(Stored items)
· · ·
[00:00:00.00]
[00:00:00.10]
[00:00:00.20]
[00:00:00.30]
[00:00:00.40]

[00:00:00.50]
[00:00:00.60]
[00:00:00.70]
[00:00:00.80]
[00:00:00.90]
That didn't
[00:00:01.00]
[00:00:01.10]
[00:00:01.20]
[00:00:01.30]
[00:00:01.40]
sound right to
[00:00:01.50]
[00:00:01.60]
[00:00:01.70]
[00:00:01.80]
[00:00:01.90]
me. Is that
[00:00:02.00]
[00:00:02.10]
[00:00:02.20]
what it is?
· · ·
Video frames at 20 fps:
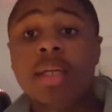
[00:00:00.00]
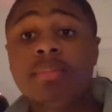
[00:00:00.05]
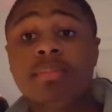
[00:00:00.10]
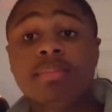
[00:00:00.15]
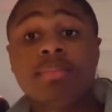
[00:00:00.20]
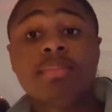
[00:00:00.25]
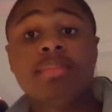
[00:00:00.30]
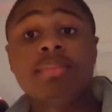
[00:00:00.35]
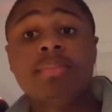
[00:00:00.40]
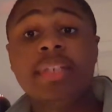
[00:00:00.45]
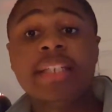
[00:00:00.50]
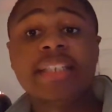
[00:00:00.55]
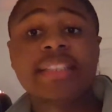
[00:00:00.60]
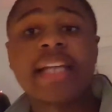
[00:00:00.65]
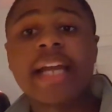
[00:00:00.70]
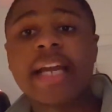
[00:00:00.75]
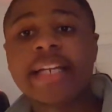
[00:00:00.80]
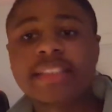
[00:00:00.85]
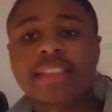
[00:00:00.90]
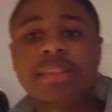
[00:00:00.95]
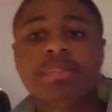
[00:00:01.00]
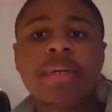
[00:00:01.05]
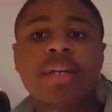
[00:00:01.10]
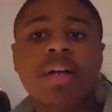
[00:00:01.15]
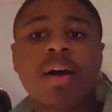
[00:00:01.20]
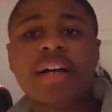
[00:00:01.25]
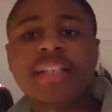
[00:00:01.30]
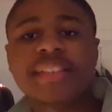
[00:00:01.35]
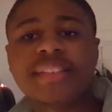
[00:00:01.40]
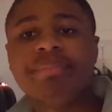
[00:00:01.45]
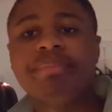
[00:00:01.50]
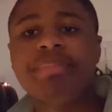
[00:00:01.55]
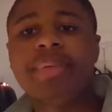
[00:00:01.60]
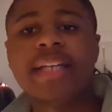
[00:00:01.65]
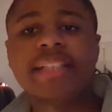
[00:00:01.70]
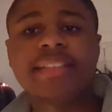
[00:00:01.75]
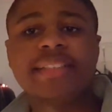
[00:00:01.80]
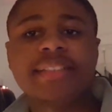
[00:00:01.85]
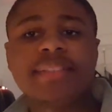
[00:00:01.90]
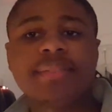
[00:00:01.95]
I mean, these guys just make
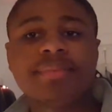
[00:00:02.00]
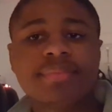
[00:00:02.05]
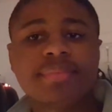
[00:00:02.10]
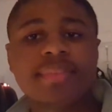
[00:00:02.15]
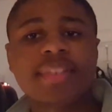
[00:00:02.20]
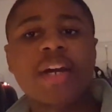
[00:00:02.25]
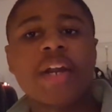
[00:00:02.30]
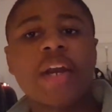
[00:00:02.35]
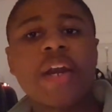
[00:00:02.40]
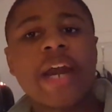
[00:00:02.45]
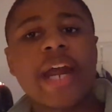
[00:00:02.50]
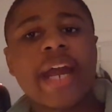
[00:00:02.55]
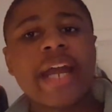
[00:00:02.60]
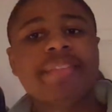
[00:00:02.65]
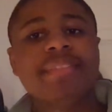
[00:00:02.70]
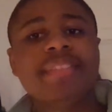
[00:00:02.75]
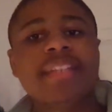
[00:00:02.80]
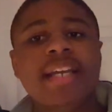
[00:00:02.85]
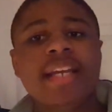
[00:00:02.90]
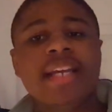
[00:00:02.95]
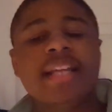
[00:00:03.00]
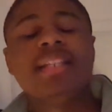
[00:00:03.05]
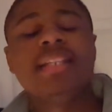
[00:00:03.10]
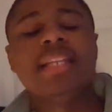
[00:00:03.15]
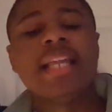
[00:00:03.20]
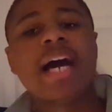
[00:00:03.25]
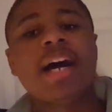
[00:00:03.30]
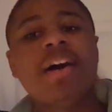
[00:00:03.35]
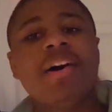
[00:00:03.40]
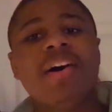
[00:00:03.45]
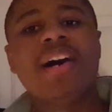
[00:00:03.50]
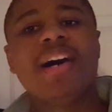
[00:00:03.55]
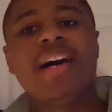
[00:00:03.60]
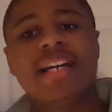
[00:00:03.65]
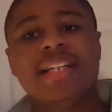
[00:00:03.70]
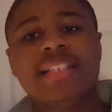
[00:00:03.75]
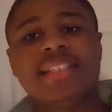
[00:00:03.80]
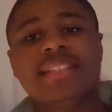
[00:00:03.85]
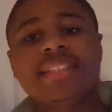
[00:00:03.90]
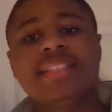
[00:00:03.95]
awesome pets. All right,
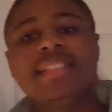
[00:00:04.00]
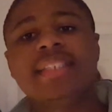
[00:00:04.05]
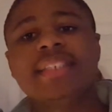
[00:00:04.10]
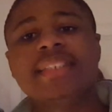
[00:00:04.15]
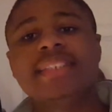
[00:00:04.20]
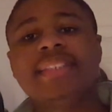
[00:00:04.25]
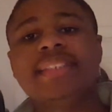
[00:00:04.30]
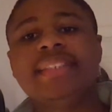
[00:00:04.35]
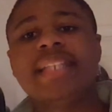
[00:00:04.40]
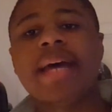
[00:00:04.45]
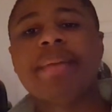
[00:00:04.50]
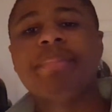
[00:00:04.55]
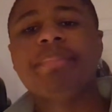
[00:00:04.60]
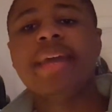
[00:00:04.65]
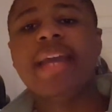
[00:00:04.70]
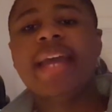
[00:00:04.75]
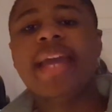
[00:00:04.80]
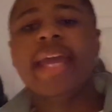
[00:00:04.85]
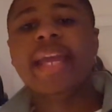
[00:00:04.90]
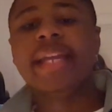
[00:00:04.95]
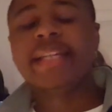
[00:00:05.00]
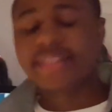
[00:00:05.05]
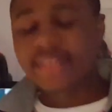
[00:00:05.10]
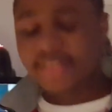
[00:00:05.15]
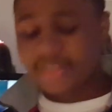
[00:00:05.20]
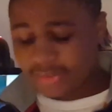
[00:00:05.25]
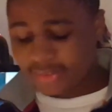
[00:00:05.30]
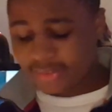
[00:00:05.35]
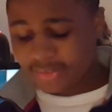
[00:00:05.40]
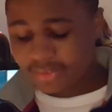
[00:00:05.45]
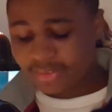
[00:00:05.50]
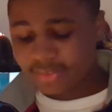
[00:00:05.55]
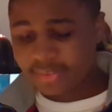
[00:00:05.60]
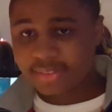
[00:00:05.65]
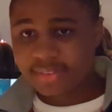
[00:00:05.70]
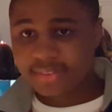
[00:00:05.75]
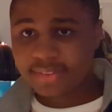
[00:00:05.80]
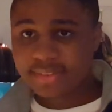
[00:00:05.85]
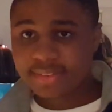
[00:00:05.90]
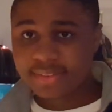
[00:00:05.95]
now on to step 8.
· · ·
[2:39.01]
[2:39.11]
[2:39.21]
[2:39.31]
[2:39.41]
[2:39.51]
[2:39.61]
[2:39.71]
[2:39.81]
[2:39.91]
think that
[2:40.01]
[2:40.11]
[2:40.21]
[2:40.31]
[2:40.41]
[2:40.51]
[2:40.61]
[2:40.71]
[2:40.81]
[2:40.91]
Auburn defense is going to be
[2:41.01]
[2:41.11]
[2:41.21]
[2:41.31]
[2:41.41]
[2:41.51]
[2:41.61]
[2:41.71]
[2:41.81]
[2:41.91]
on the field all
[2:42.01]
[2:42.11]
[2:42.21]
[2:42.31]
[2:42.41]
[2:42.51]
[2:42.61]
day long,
· · ·
Look above for the line with "[00:00:04.65]" and the line with "[00:00:05.50]". Copy them and every line between, exactly, but no pictures.

[00:00:04.65]
[00:00:04.70]
[00:00:04.75]
[00:00:04.80]
[00:00:04.85]
[00:00:04.90]
[00:00:04.95]
[00:00:05.00]
[00:00:05.05]
[00:00:05.10]
[00:00:05.15]
[00:00:05.20]
[00:00:05.25]
[00:00:05.30]
[00:00:05.35]
[00:00:05.40]
[00:00:05.45]
[00:00:05.50]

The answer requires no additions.